Regular moderate exercise is correlated with greater life expectancy in humans and shown to cause greater life expectancy in animal studies. It definitely improves health. Thus now that more of the mechanisms of exercise are understood, researchers are interested in uncovering molecular targets and drugs that can reproduce some of those effects:
Scientists have discovered a new hormone that fights the weight gain caused by a high-fat Western diet and normalizes the metabolism - effects commonly associated with exercising. Hormones are molecules that act as the body's signals, triggering various physiological responses. The newly discovered hormone, dubbed "MOTS-c," primarily targets muscle tissue, where it restores insulin sensitivity, counteracting diet-induced and age-dependent insulin resistance.

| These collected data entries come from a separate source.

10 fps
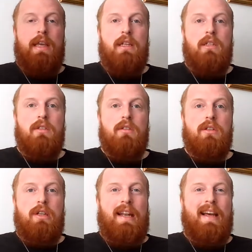is
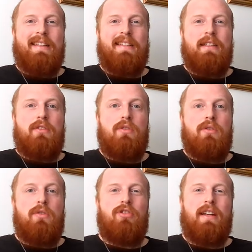connected
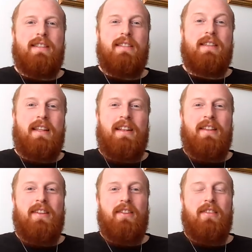to
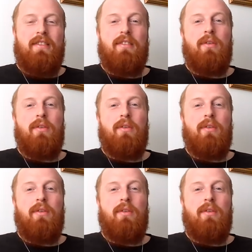transcendence,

To test the effects of MOTS-c, the team injected the hormone into mice fed a high-fat diet, which typically causes them to grow obese and develop a resistance to insulin. The injections not only suppressed both effects in mice, they also reversed age-dependent insulin-resistance, a condition that precedes diabetes. "This discovery sheds new light on mitochondria and positions them as active regulators of metabolism." MOTS-c is unique among hormones in that it is encoded in the DNA of mitochondria - the "powerhouses" of cells that convert food into energy. Other hormones are encoded in DNA in the nucleus.
While all of the experiments on MOTS-c to date have been performed on lab mice, the molecular mechanisms that make it function in mice exist in all mammals, including humans. The MOTS-c intellectual property has been licensed to a biotechnology company, and clinical trials in humans could begin within the next three years.